Segundo a corporação, os crimes aconteceram em fevereiro de 2020. Na ocasião, um professor, que tinha 45 anos à época, teria sido retirado à força de sua própria residência e levado contra a vontade para uma região rural do município.

Ainda conforme as investigações, a vítima foi submetida a intenso sofrimento físico e psicológico por quatro homens. Os suspeitos teriam utilizado agressões e outras formas de violência relacionadas à discriminação por sua orientação sexual.

As agressões provocaram ferimentos que fizeram com que o professor precisasse receber atendimento hospitalar e passar por um procedimento cirúrgico.

A Polícia Civil apurou ainda que o crime teria sido planejado como uma forma de represália depois da divulgação, nas redes sociais, de um vídeo relacionado à vida íntima da vítima.

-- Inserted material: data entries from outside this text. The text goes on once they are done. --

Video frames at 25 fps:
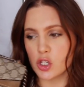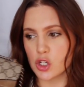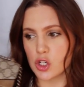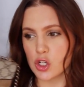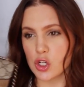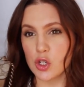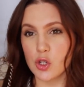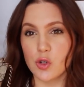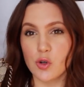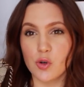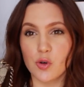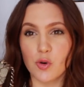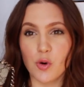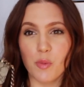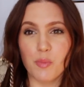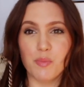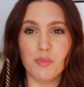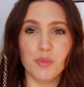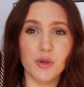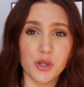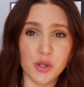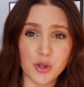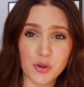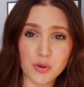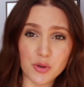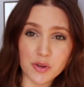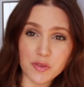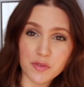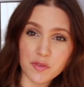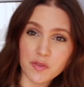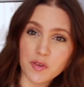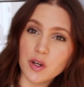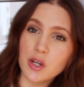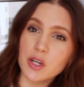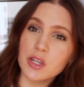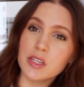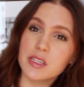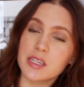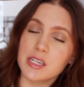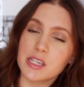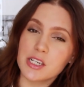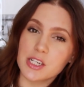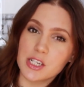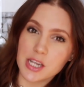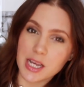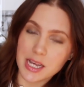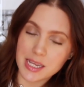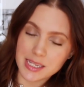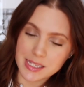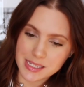too beautiful
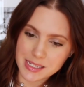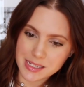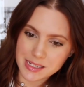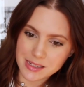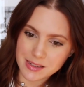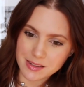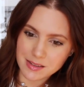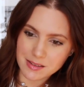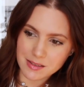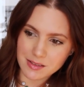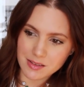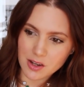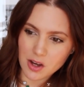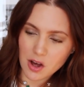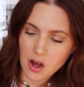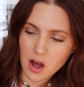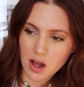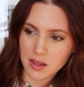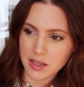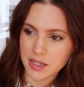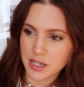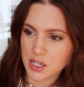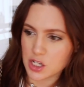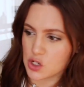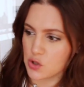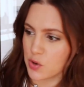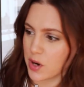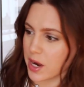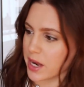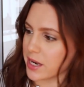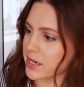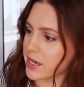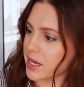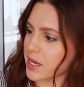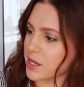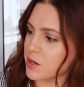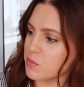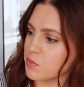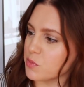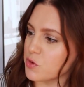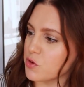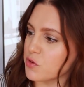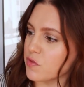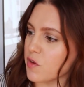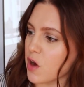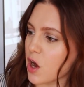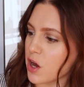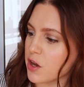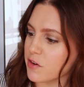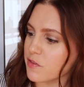to just call it a trend and
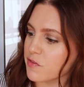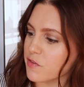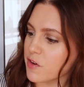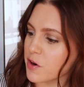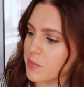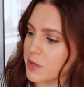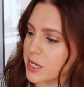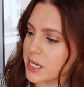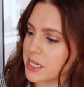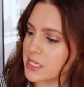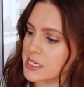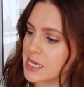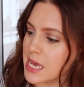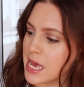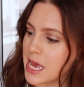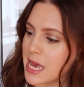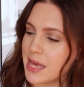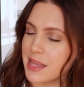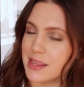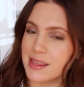move on from it.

A possível motivação discriminatória foi considerada durante a investigação e poderá ser levada em conta na responsabilização penal, conforme a análise dos elementos reunidos no procedimento.

Após a prisão, o investigado foi encaminhado para uma unidade policial, onde foram realizados os procedimentos legais. Em seguida, ele ficará à disposição da Justiça.

As investigações continuam. A identidade da vítima e outras informações relacionadas ao caso permanecem preservadas em razão do sigilo do procedimento.